[[ Data supplied, beginning ]]

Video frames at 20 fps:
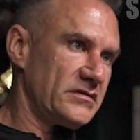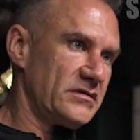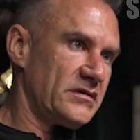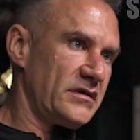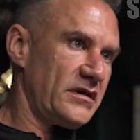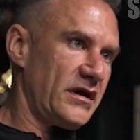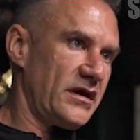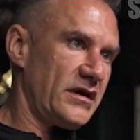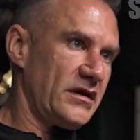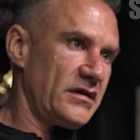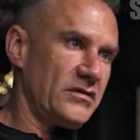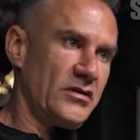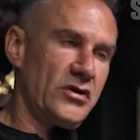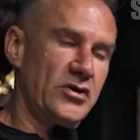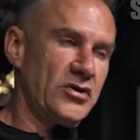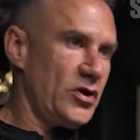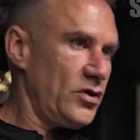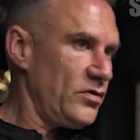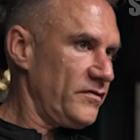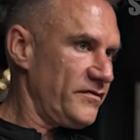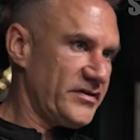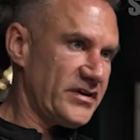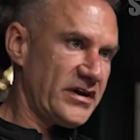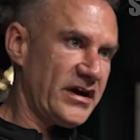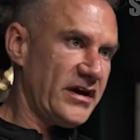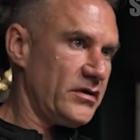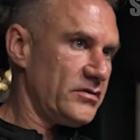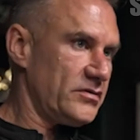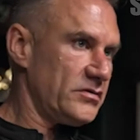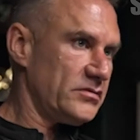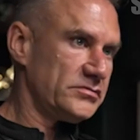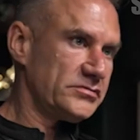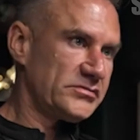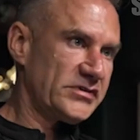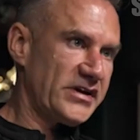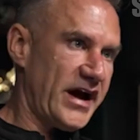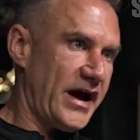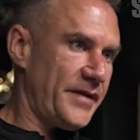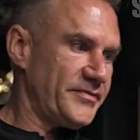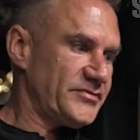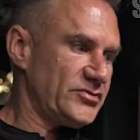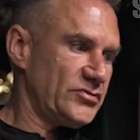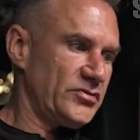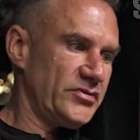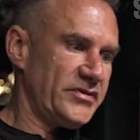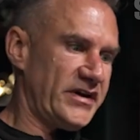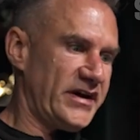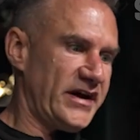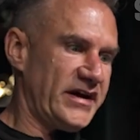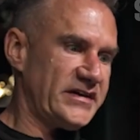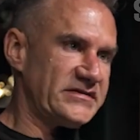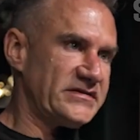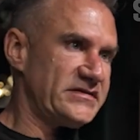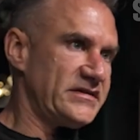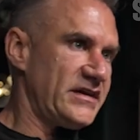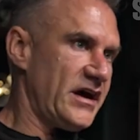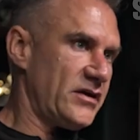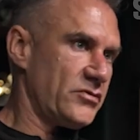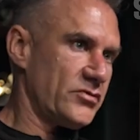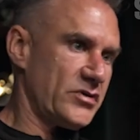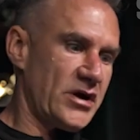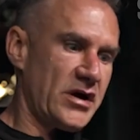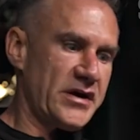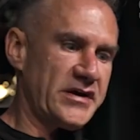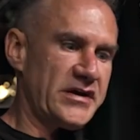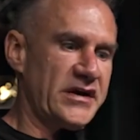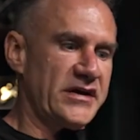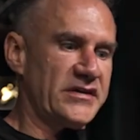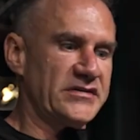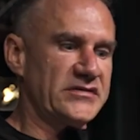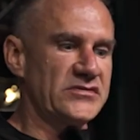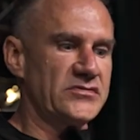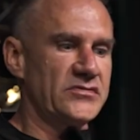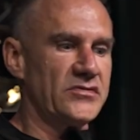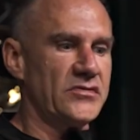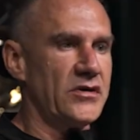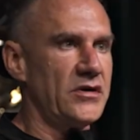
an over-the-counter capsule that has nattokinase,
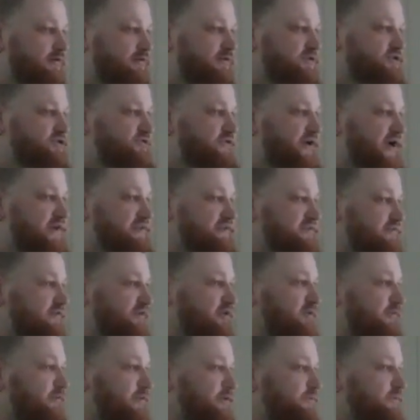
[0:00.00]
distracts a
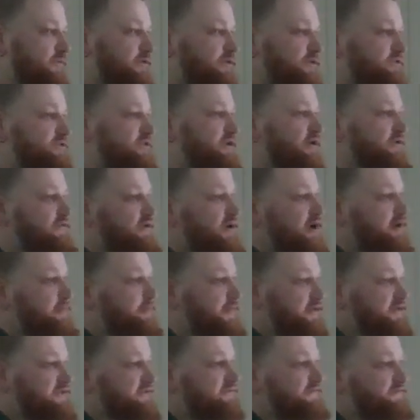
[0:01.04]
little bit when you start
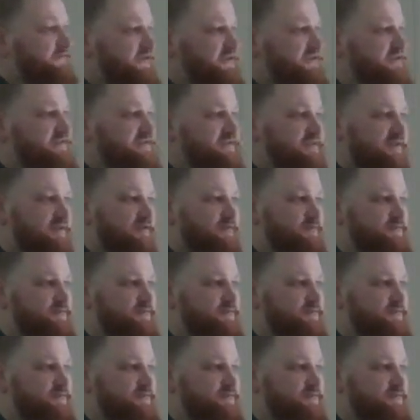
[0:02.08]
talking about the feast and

[[ Data supplied, end ]]
[[ Data supplied, beginning ]]

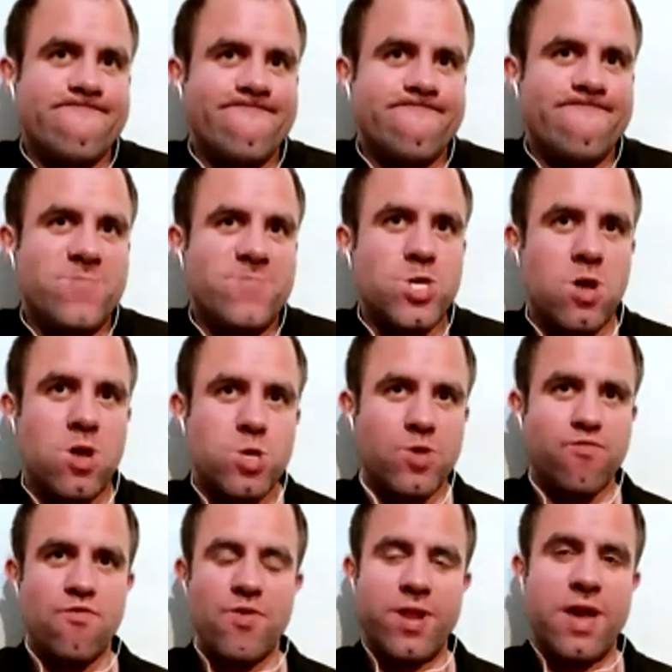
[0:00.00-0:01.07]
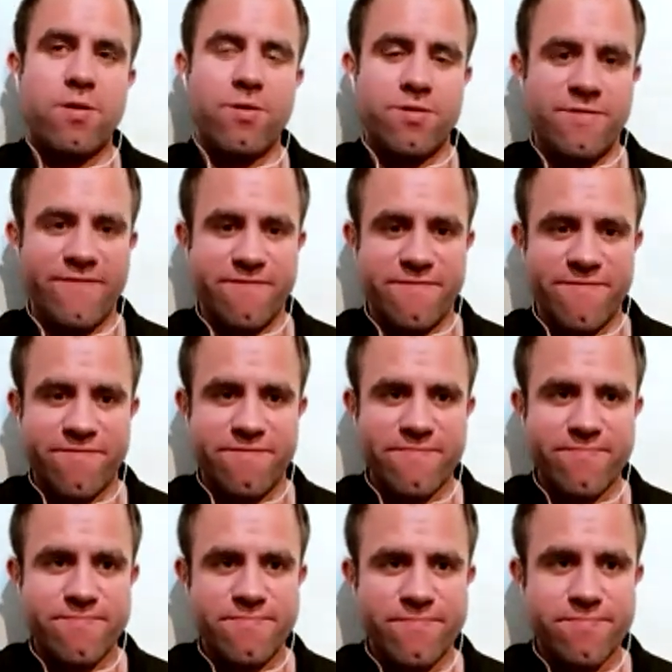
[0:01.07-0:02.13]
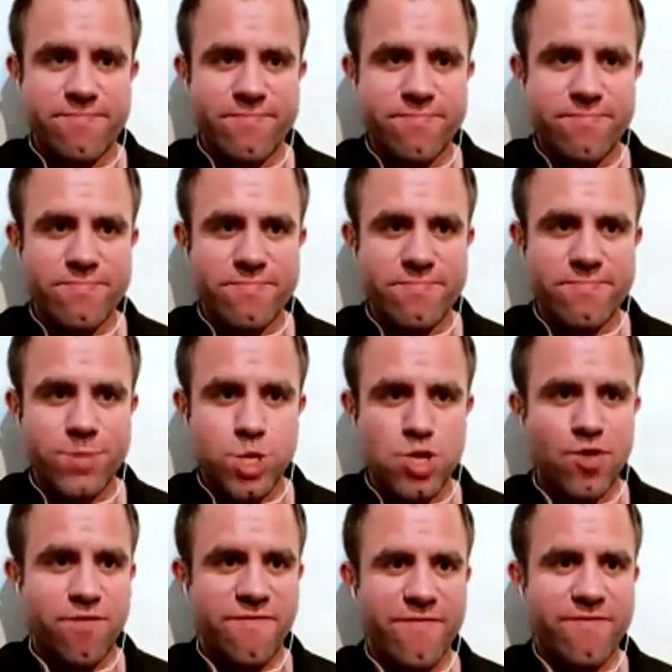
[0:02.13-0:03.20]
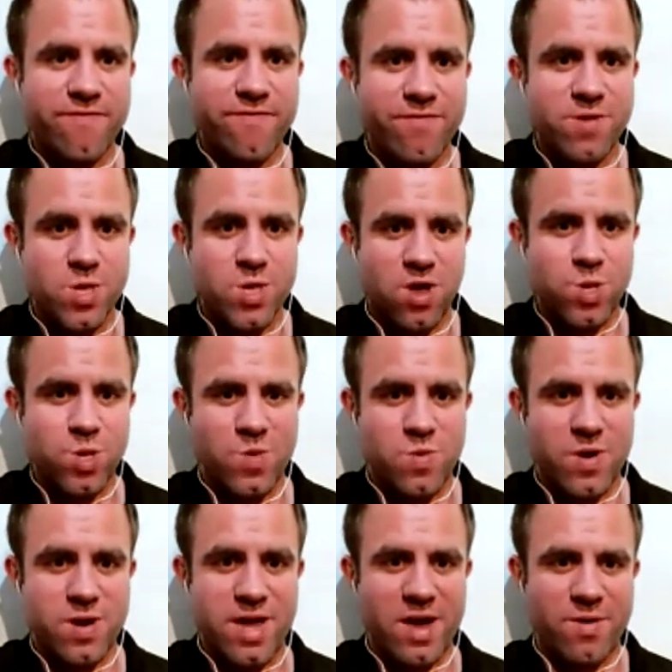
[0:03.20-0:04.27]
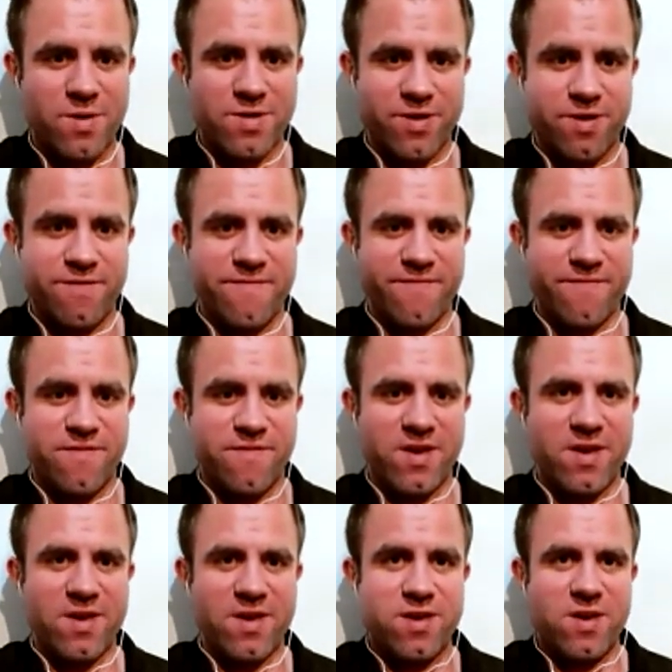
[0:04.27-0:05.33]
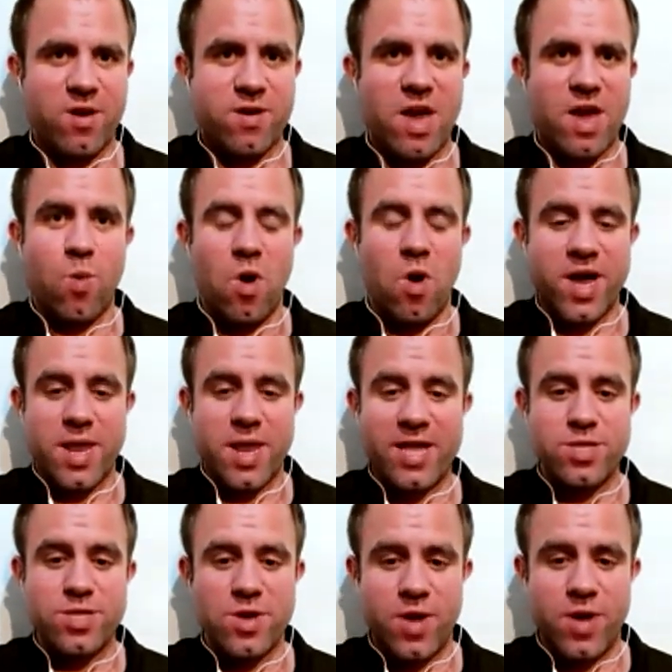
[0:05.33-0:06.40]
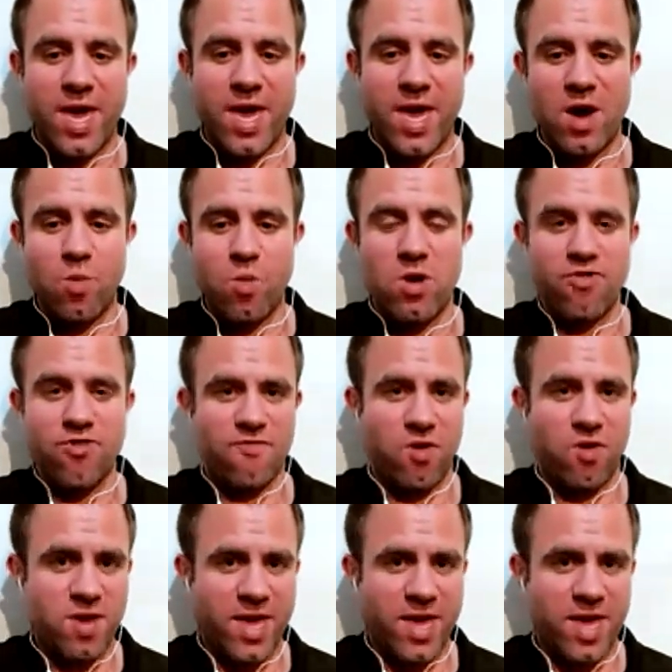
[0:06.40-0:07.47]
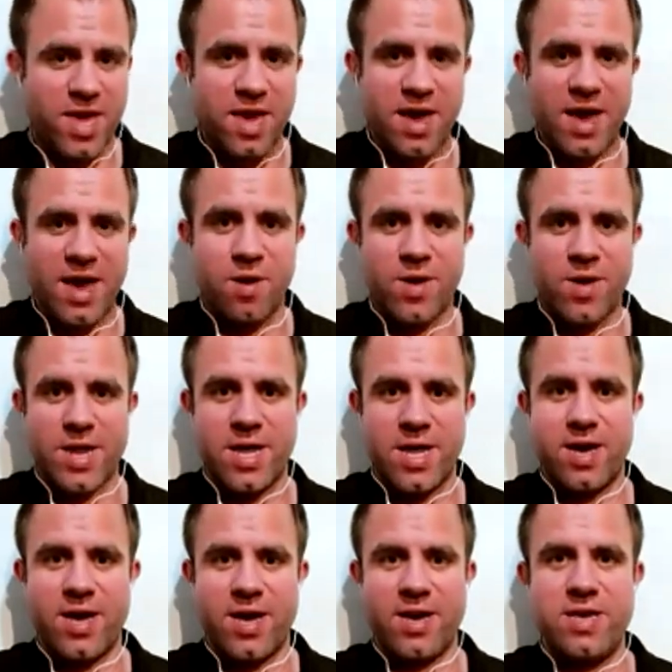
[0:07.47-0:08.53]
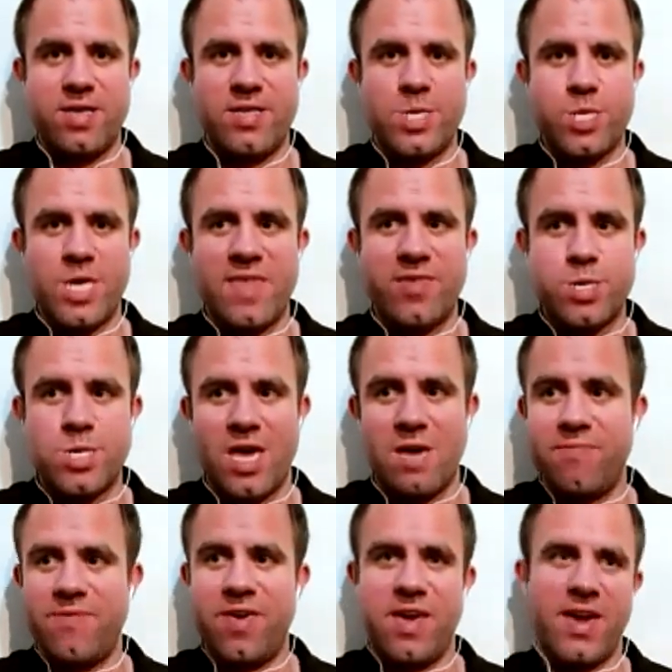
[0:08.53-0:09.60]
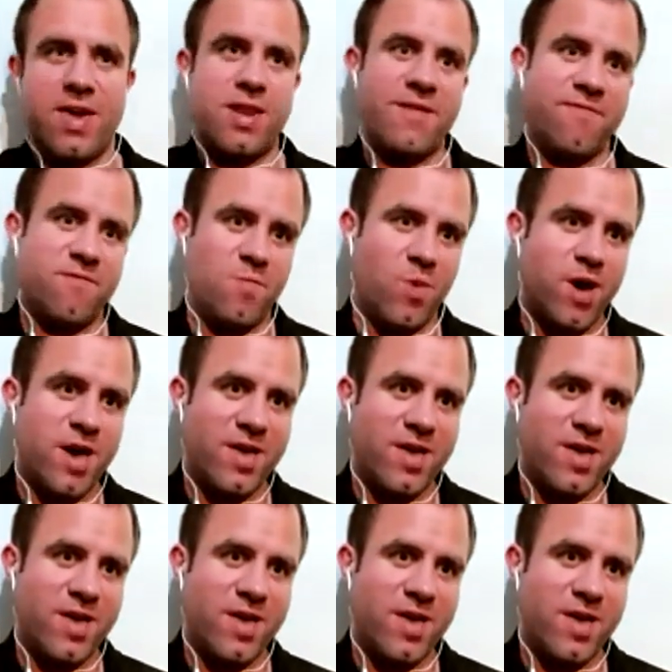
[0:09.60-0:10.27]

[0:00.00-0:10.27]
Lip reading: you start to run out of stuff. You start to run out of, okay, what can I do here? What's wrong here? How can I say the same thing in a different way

[[ Data supplied, end ]]

Exercise description: The response must repeat exactly the lines above from the one with "[0:08.53-0:09.60]" through the one with "Lip reading: you", including both, and must contain no pictures and no other text.

Response area:
[0:08.53-0:09.60]
[0:09.60-0:10.27]

[0:00.00-0:10.27]
Lip reading: you start to run out of stuff. You start to run out of, okay, what can I do here? What's wrong here? How can I say the same thing in a different way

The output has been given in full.